Well, you are a therapist, teacher, personal trainer, supporter, everything. All in one person. (Int 9)

Interviewees specifically highlighted the importance of instilling sense of trust and comfort in patients, to facilitate patients’ engagement. An important aspect of the therapists’ role was to manage motivational processes, negotiate realistic expectations, avoid making “false promises” (Int 4), and adjust the level of challenge.

The PME Device Characteristics played a significant role in the 3-way interaction. Although therapists had their preferences regarding the different aspects of the system, they tended to agree that “the combination of exercises makes the effect” (Int 7).

Therapists indicated that, given its unique features, the technology can empower both patients and therapists.

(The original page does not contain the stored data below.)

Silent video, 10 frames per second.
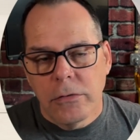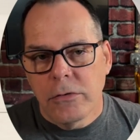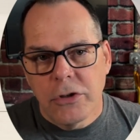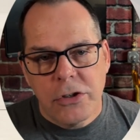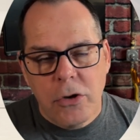
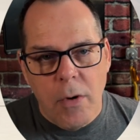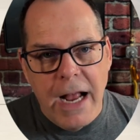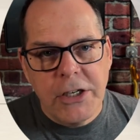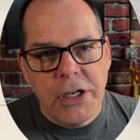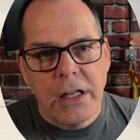just
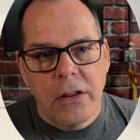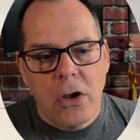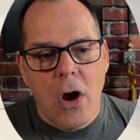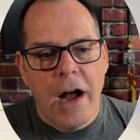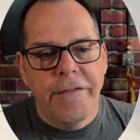crashing the
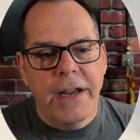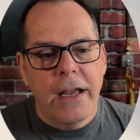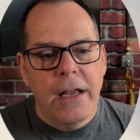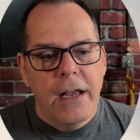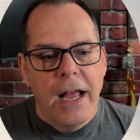coffee.
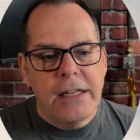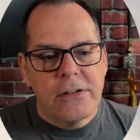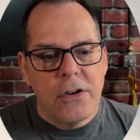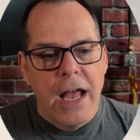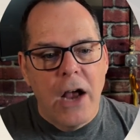And
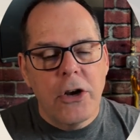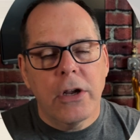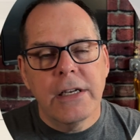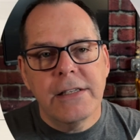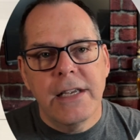so now you're
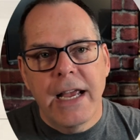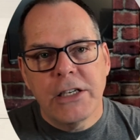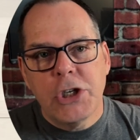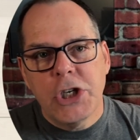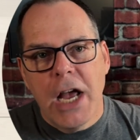going to see a
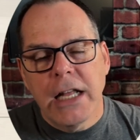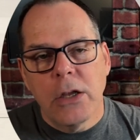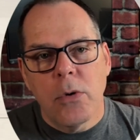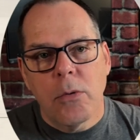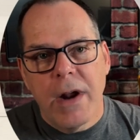
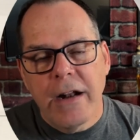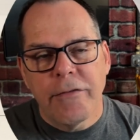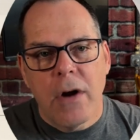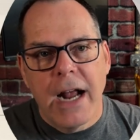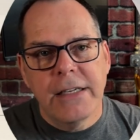shallower rate
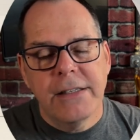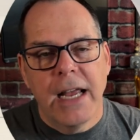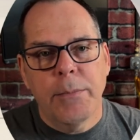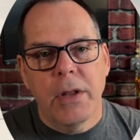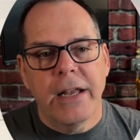of rise
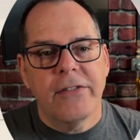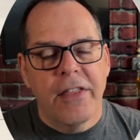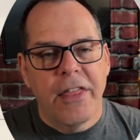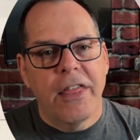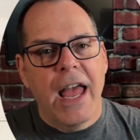take place.
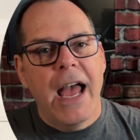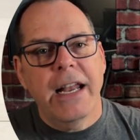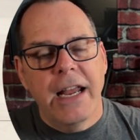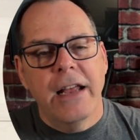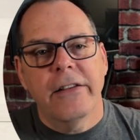That
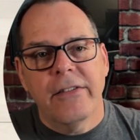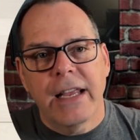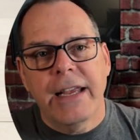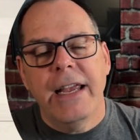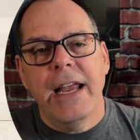is the
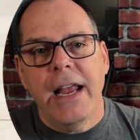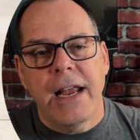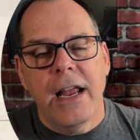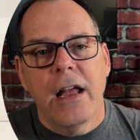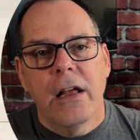
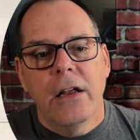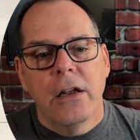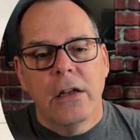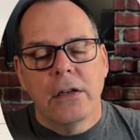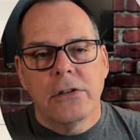key
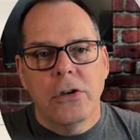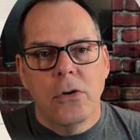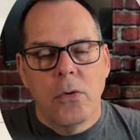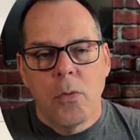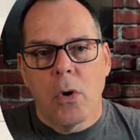
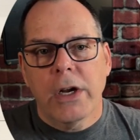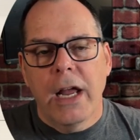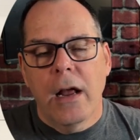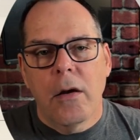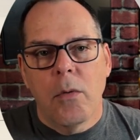to working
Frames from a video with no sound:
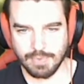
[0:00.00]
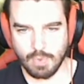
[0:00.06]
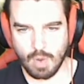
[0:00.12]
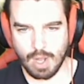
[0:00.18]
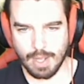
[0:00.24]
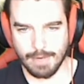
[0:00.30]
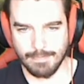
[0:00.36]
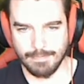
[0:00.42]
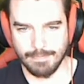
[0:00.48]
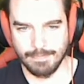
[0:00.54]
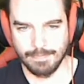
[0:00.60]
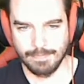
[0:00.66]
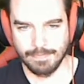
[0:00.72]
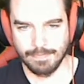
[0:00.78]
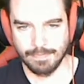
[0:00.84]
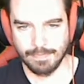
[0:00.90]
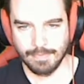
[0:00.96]
one.
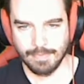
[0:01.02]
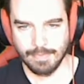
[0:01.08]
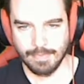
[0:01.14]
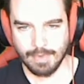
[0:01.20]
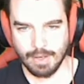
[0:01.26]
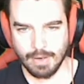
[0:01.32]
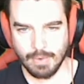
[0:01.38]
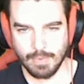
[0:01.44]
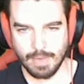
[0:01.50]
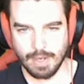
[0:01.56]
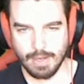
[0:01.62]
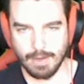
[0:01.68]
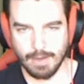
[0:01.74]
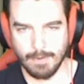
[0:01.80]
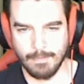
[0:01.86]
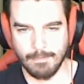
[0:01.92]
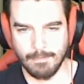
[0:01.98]
Here we
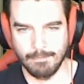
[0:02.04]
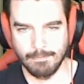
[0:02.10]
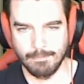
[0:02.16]
go.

They specifically pointed to the role of immediate feedback of the phantom limb movement received from the system for achieving therapeutic effects and focusing on the rehabilitative efforts. Interestingly, according to therapists, this real-time feedback also enhanced the therapists’ ability to support a patient, manage patients’ motivation, adjust levels of difficulty, and overcome the traditional challenges, eg in mirror therapy, of not being able to “see” or “know” what patients are “doing in their head” (Int 1).

So, this is a good way for us to be sure that they are doing what we think is going to help them. (Int 4)

According to therapists, Environment could both facilitate and impede therapeutic effects. Patients’ life circumstances, including family and work situation, could be a source of stress and negatively impact on therapeutic outcomes.

(…) sometimes, I just think (…), phantom limb complaints are affected sometimes from the treatment, but I also sometimes think that what’s going on at home (…) (Int 6)

While time commitment was a challenge for both patients and therapists, the time requirements also impacted on patients’ levels of fatigue and negatively influenced their participation. Time required to travel to treatment, or the need to take time off work, negatively influenced daily activities and caused stress, which in turn impacted on patients’ ability to focus within therapy.

Social support was regarded as important, including help and understanding from family and employers, and was frequently lacking. Interviewees pointed to the cumulative impact of multiple barriers on therapeutic effects. As one of the participants stated:

When there are too many difficulties, they won’t succeed. Then, it will influence on their motivation. (Int 2)

Theme 3: Therapeutic Relationship as a Transformative Journey

Interpersonal context and intersubjectivity played an important role in the rehabilitative process. Interviewees highlighted the significance of interactions and the ability to develop a therapeutic alliance, as it facilitated the processes of guiding and coaching patients, supporting the achievement of the goals, translating the observed effects into common language, and helping patients realise that the effect had indeed occurred. They indicated that if “there is this bonding, then it is easier to achieve these movements” (Int 10).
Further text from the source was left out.